A subset of the dataset around the area of interest before and after the regression was applied:
This is the ggplot2
call that I am using to generate the graph. The smoothing span used is 0.05.
dat <- read.csv("before_loess.csv", stringsAsFactors = FALSE)
smoothed.data <- applyLoessSmooth(dat, 0.05) # dat is the dataset before being smoothed
scan.plot.data <- melt(smoothed.data, id.vars = "sample.diameters", variable.name = 'series')
scan.plot <- ggplot(data = scan.plot.data, aes(sample.diameters, value)) +
geom_line(aes(colour = series)) +
xlab("Diameters (nm)") +
ylab("Concentration (dN#/cm^2)") +
theme(plot.title = element_text(hjust = 0.5))
Function used to apply the loess filter:
applyLoessSmooth <- function(raw.data, smoothing.span) {
raw.data <- raw.data[complete.cases(raw.data),]
## response
vars <- colnames(raw.data)
## covariate
id <- 1:nrow(raw.data)
## define a loess filter function (fitting loess regression line)
loess.filter <- function (x, given.data, span) loess(formula = as.formula(paste(x, "id", sep = "~")),
data = given.data,
degree = 1,
span = span)$fitted
## apply filter column-by-column
loess.graph.data <- as.data.frame(lapply(vars, loess.filter, given.data = raw.data, span = smoothing.span),
col.names = colnames(raw.data))
sample.rows <- length(loess.graph.data[1])
loess.graph.data <- loess.graph.data %>% mutate("sample.diameters" = raw.data$sample.diameters[1:nrow(raw.data)])
}
The first problem is simply that your data is rounded to three significant figures. Below 10, the values on your x axis scan.plot.data$sample.diameters
increase in 0.01 increments, which produces a smooth curve on the chart, but after 10 they increase in 0.1 increments, which shows up as visible steps on the chart.
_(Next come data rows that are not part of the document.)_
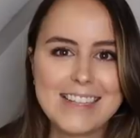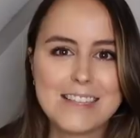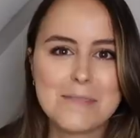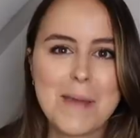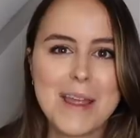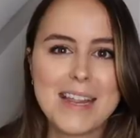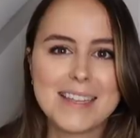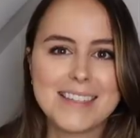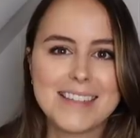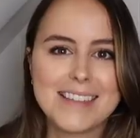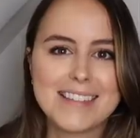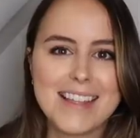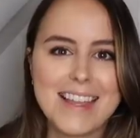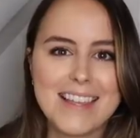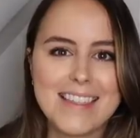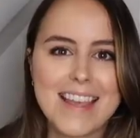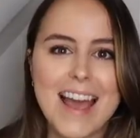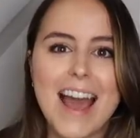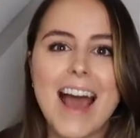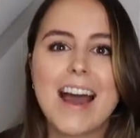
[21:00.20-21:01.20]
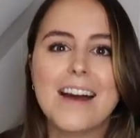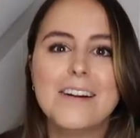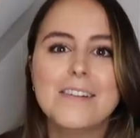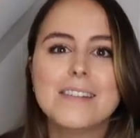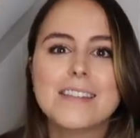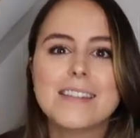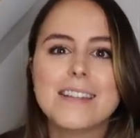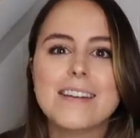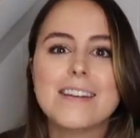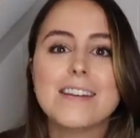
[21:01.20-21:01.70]
these spaces in the
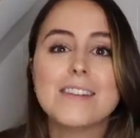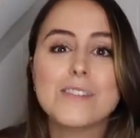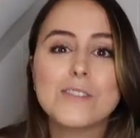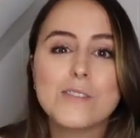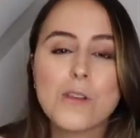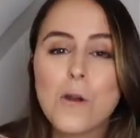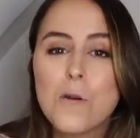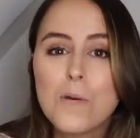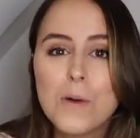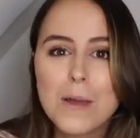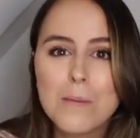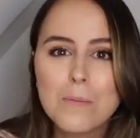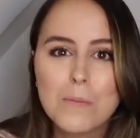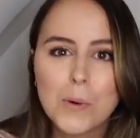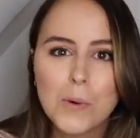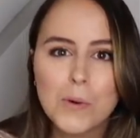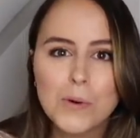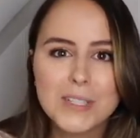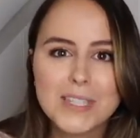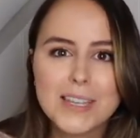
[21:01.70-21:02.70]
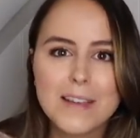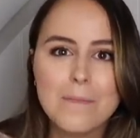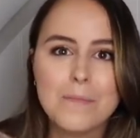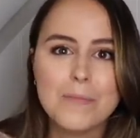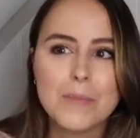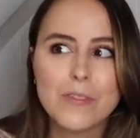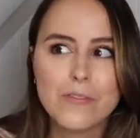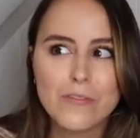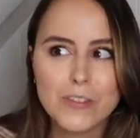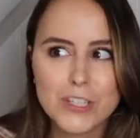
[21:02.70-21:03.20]
house that are so
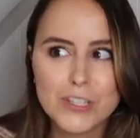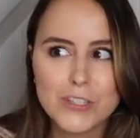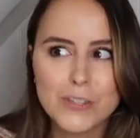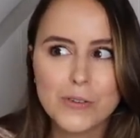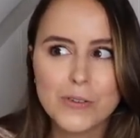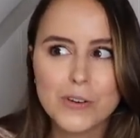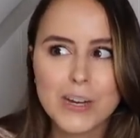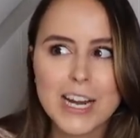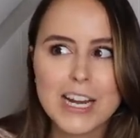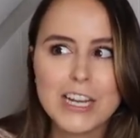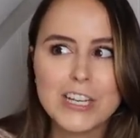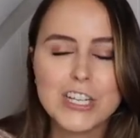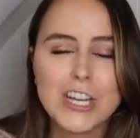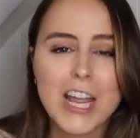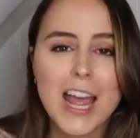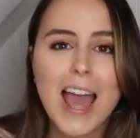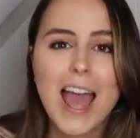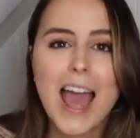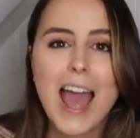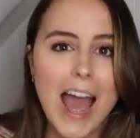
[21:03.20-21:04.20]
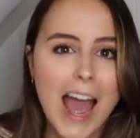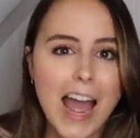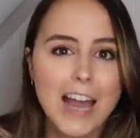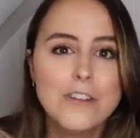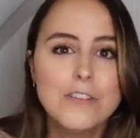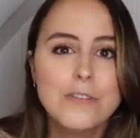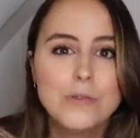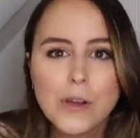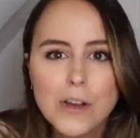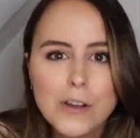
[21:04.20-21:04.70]
important for storage
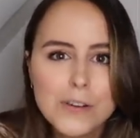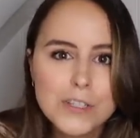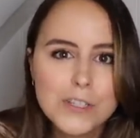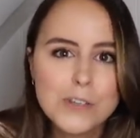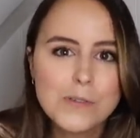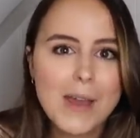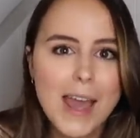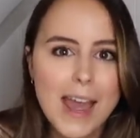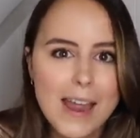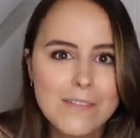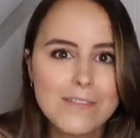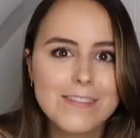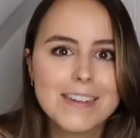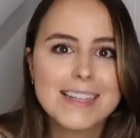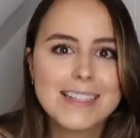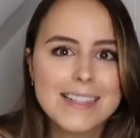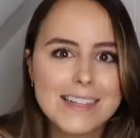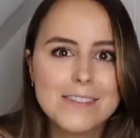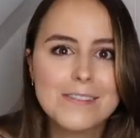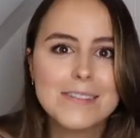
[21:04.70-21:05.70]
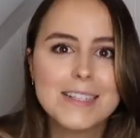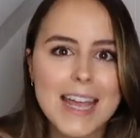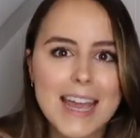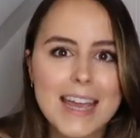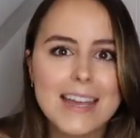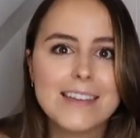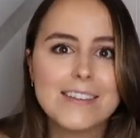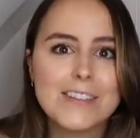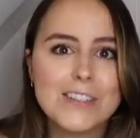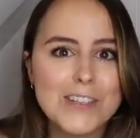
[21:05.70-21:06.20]
and you go to every single
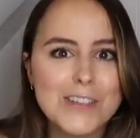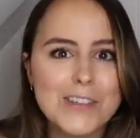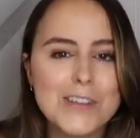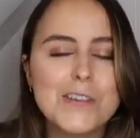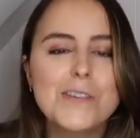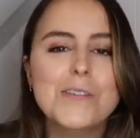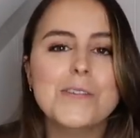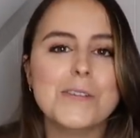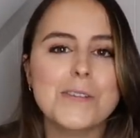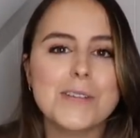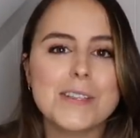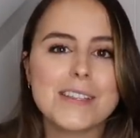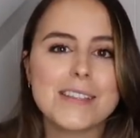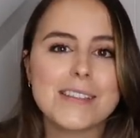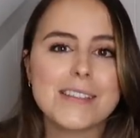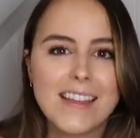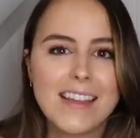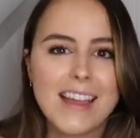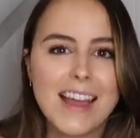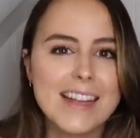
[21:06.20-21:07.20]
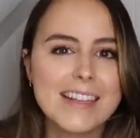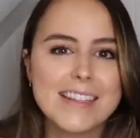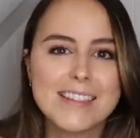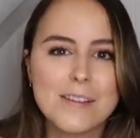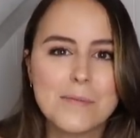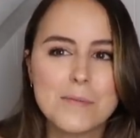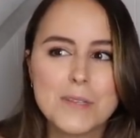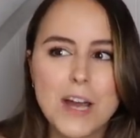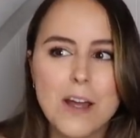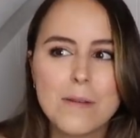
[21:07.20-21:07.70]
day to use. And
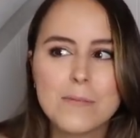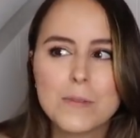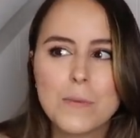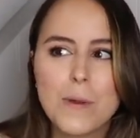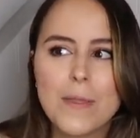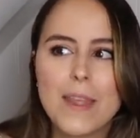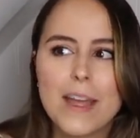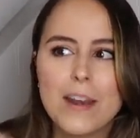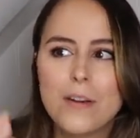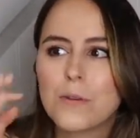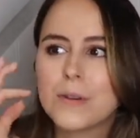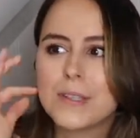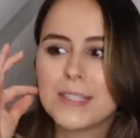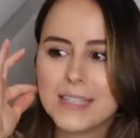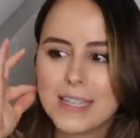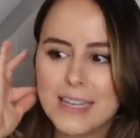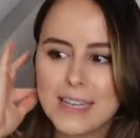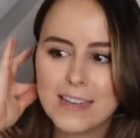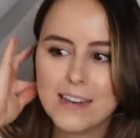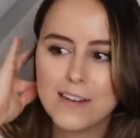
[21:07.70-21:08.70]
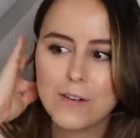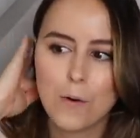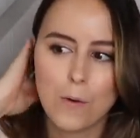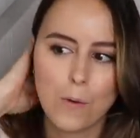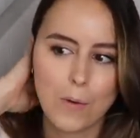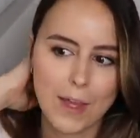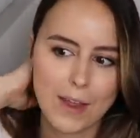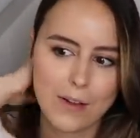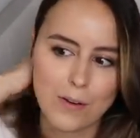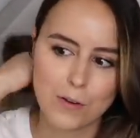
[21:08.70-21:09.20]
sometimes when they're not seen
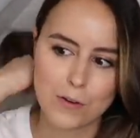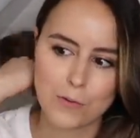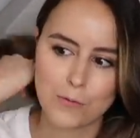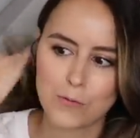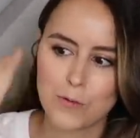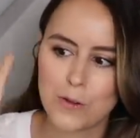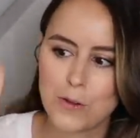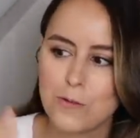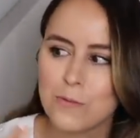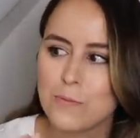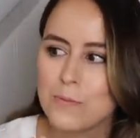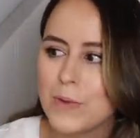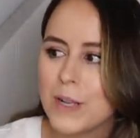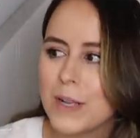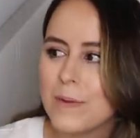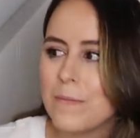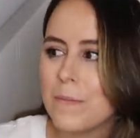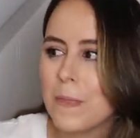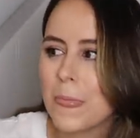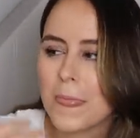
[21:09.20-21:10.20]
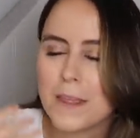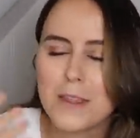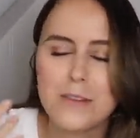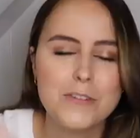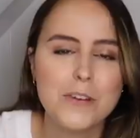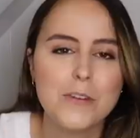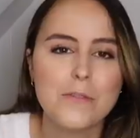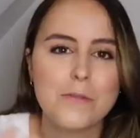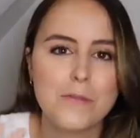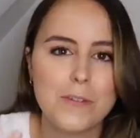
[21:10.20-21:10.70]
or they're not a room, you
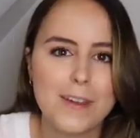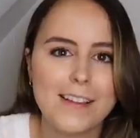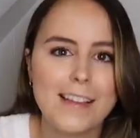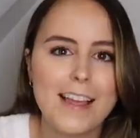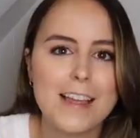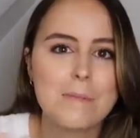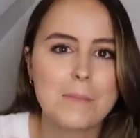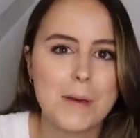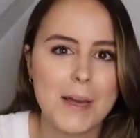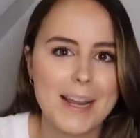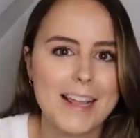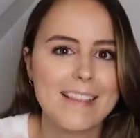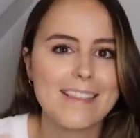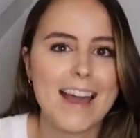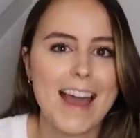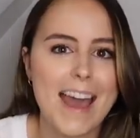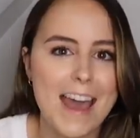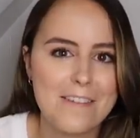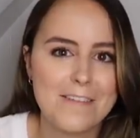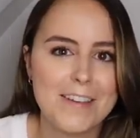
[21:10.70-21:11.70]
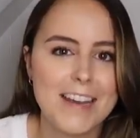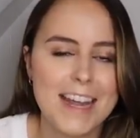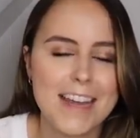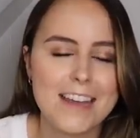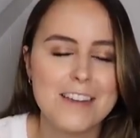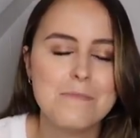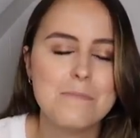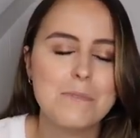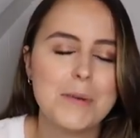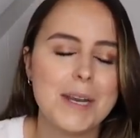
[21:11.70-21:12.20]
don't feel like putting that effort
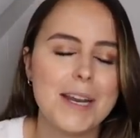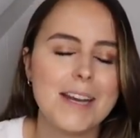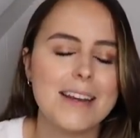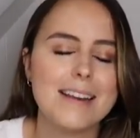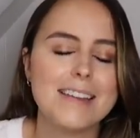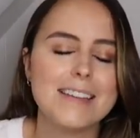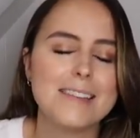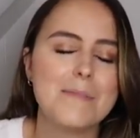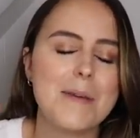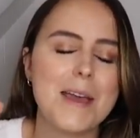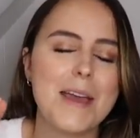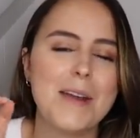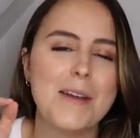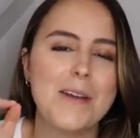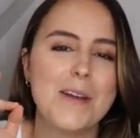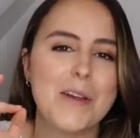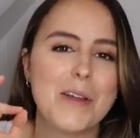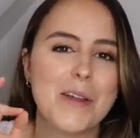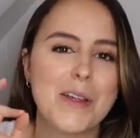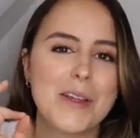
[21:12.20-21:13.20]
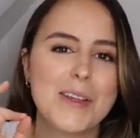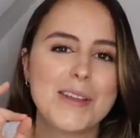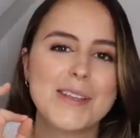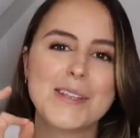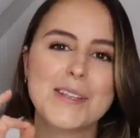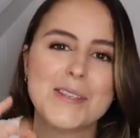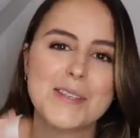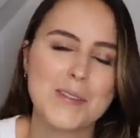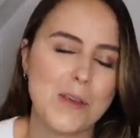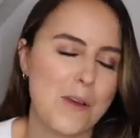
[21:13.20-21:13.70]
in, but it has been
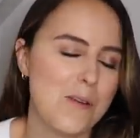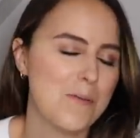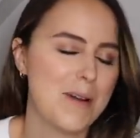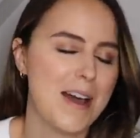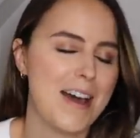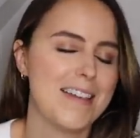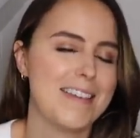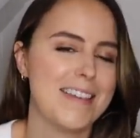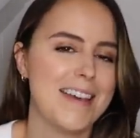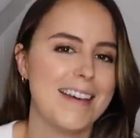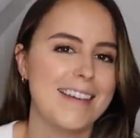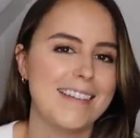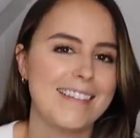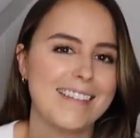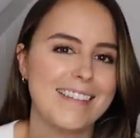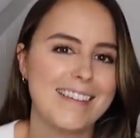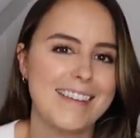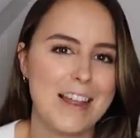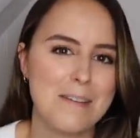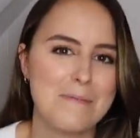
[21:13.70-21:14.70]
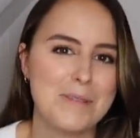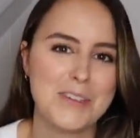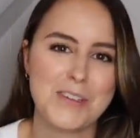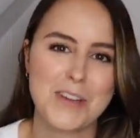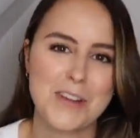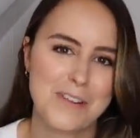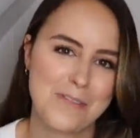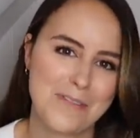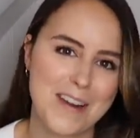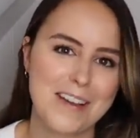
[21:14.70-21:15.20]
so worth it. Let me
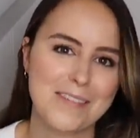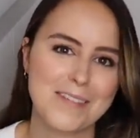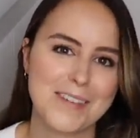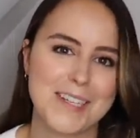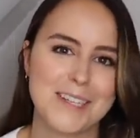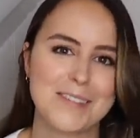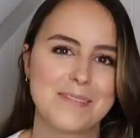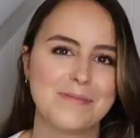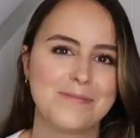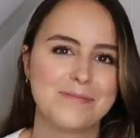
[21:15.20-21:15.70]
show you around.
The second problem is that you should be regressing against the values of sample.diameters
, rather than against the row numbers id
. I think this is causing there to be multiple smoothed values for each distinct value of x - hence the steps. Here are a couple of suggested small modifications to your function...
applyLoessSmooth <- function(raw.data, smoothing.span) {
raw.data <- raw.data[complete.cases(raw.data),]
vars <- colnames(raw.data)
vars <- vars[vars != "sample.diameters"] #you are regressing against this, so exclude it from vars
loess.filter <- function (x, given.data, span) loess(
formula = as.formula(paste(x, "sample.diameters", sep = "~")), #not 'id'
data = given.data,
degree = 1,
span = span)$fitted
loess.graph.data <- as.data.frame(lapply(vars, loess.filter, given.data = raw.data,
span = smoothing.span),
col.names = vars) #final argument edited
loess.graph.data$sample.diameters <- raw.data$sample.diameters #simplified
return(loess.graph.data)
}
All of which seems to do the trick...
Of course, you could have just done this...
dat.melt <- melt(dat, id.vars = "sample.diameters", variable.name = 'series')
ggplot(data = dat.melt, aes(sample.diameters, value, colour=series)) +
geom_smooth(method="loess", span=0.05, se=FALSE)